Brownfields in the extreme Southern Brazil: an analysis about the case of the city of Rio Grande/RS (Abstract):

The concept of brownfields has been used each time more as a way to analyse the old industrial productive spaces that today do not perform such activity anymore representing some industrial emptiness. This means either a great number of large abandoned industrial plants or structures which are being used for a different purpose than the one they were planned for, in old manufacturing cities or towns that do not have factories in their urban area of intensive occupation. Rio Grande, as an industrial city since the end of the nineteenth century and with an economical history marked by advancement and retrogression in its manufacturing economy, represents a significant space for analysis about the existence of brownfields.

Key-words: brownfields – urban space - abandoned industrial space


 

O conceito de friches industrielles é utilizado para designar os espaços que outrora detinham como função uma atividade produtiva fabril e que no presente encontram-se abandonados, desocupados ou sem utilização. Ou seja, tais estruturas inseridas comumente na cidade e que perderam sua função produtiva, hoje representam espaços ociosos sem função ou com função (não industrial) aquém da estrutura ali instalada. Na Língua Portuguesa os termos que mais se aproximam são vazios e ruínas industriais, no entanto, entendemos que a manutenção da terminologia francesa é mais apropriada do que aproximações que poderiam dar uma outra conotação ao termo (MENDONÇA, 2000).
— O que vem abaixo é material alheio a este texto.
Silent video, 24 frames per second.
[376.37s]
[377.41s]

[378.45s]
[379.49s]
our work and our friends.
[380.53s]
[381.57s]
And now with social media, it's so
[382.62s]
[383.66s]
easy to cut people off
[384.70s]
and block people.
A cidade do Rio Grande representa, de forma análoga, as transformações de um espaço portuário e urbano que através da acumulação comercial derivada das atividades de importação e exportação, consegue criar um parque fabril importante em termos nacionais a partir do final do século XIX. Demarcando períodos industriais, foram sendo descobertas as resultantes espaciais, numa combinação entre periodizações particulares à cidade e os ciclos industriais nacionais, ou seja, da industrialização dispersa à industrialização restringida (MARTINS, 2004).
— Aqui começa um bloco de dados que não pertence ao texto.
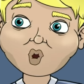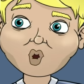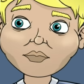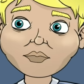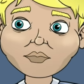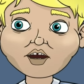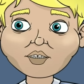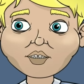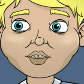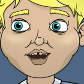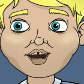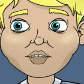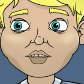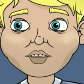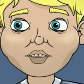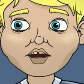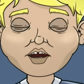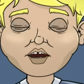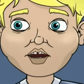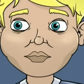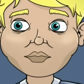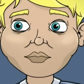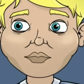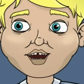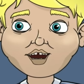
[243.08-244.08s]
The one you
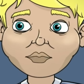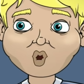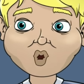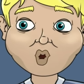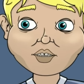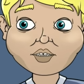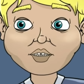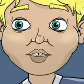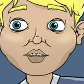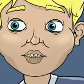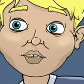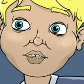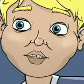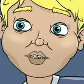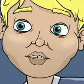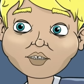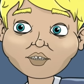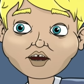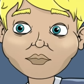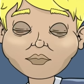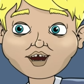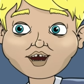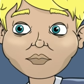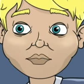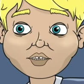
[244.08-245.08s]
didn't order?
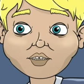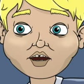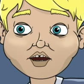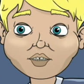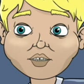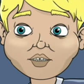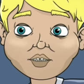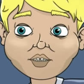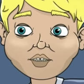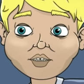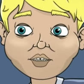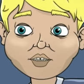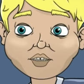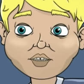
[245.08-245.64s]
Let me see.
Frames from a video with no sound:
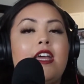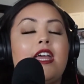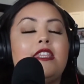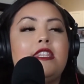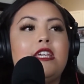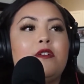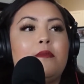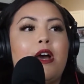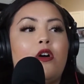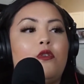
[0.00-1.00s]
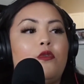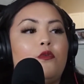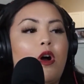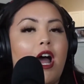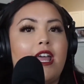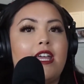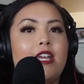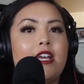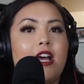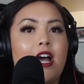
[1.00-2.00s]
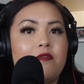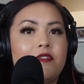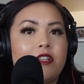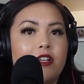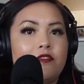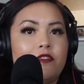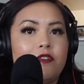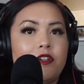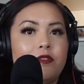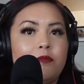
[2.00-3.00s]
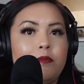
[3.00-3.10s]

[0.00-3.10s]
and think about why I'm feeling unfulfilled.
A introdução de parques fabris vem alterar a forma, as estruturas e as funções citadinas, (LEFEBVRE, 1974) decorrentes da introdução de uma base técnica, condição principal da produção capitalista. (QUAINI, 1979:66). O período áureo para a cidade estendeu-se de 1874, data da implantação do primeiro grande parque fabril até 1930, quando transformações na economia nacional ditaram novas mudanças locais na disputa de mercado com a economia fabril do centro do país essencialmente São Paulo. Este importante ciclo industrial conheceu seu declínio, fazendo com que a estagnação fabril de determinados setores acabasse culminando no fechamento de várias empresas industriais nas décadas de 1950 e 1960, resultado da integração da economia nacional que prejudicava diretamente o tipo de indústria que em Rio Grande havia se instalado no período da industrialização dispersa.(CANO, 1985; OLIVEIRA, 1989; e TAVARES, 1981). Isso também trouxe novas formas de ocupação espacial para a cidade, pondo fim à cidade planejada pela municipalidade sob inspiração do urbanismo francês, cedendo lugar a todo tipo de especulação fundiária sob os ditames da iniciativa privada e com participação direta das empresas fabris em crise.
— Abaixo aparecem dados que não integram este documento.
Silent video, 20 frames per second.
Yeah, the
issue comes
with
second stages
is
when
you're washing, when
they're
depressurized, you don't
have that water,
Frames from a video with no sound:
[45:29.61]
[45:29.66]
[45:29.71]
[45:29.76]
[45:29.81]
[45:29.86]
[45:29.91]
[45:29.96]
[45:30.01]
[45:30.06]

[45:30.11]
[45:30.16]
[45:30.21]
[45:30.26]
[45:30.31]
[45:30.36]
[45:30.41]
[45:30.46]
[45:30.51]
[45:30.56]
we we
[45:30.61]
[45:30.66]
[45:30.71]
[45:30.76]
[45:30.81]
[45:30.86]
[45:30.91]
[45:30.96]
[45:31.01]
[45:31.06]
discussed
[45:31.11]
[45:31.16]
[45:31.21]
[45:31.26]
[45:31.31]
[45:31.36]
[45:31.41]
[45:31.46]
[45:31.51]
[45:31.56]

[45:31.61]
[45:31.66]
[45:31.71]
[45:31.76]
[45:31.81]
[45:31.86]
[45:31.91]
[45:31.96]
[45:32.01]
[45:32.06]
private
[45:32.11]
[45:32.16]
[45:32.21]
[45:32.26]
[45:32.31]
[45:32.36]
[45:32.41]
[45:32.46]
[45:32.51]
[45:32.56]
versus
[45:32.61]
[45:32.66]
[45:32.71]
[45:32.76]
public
Do período fabril compreendido entre a industrialização dispersa (18741930) e a industrialização restringida (1930/1969) houve a instalação de mais de 30 empresas fabris de médio e grande porte, onde tomamos o referencial dado por Pesavento (1985) no que diz respeito ao escore para considerarmos indústria no final do século XIX e primeiras décadas do século XX que refere-se a contar somente as empresas que apresentavam mais de cem operários. Dessas somente cinco ainda mantém suas unidades produtivas fabris, sendo que quatro em área urbana e uma transferiu seu parque fabril para o Distrito Industrial da cidade que foi constituído na década de 1970 e afastando definitivamente o espaço industrial do espaço urbano.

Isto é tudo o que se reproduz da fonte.